Instructions to follow =
Where an entry contains an image, leave the image out; restate everything else exactly.

___ Entries provided

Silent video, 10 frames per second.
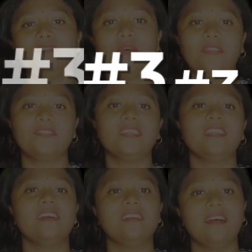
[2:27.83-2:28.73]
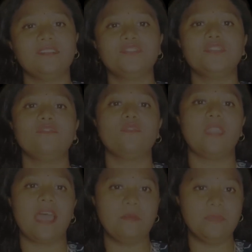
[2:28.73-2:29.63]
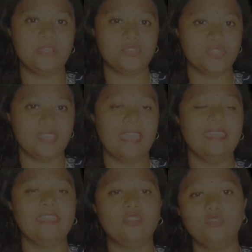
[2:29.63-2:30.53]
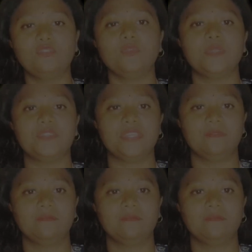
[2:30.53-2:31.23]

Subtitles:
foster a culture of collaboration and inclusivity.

______

Exercise result =
Silent video, 10 frames per second.
[2:27.83-2:28.73]
[2:28.73-2:29.63]
[2:29.63-2:30.53]
[2:30.53-2:31.23]

Subtitles:
foster a culture of collaboration and inclusivity.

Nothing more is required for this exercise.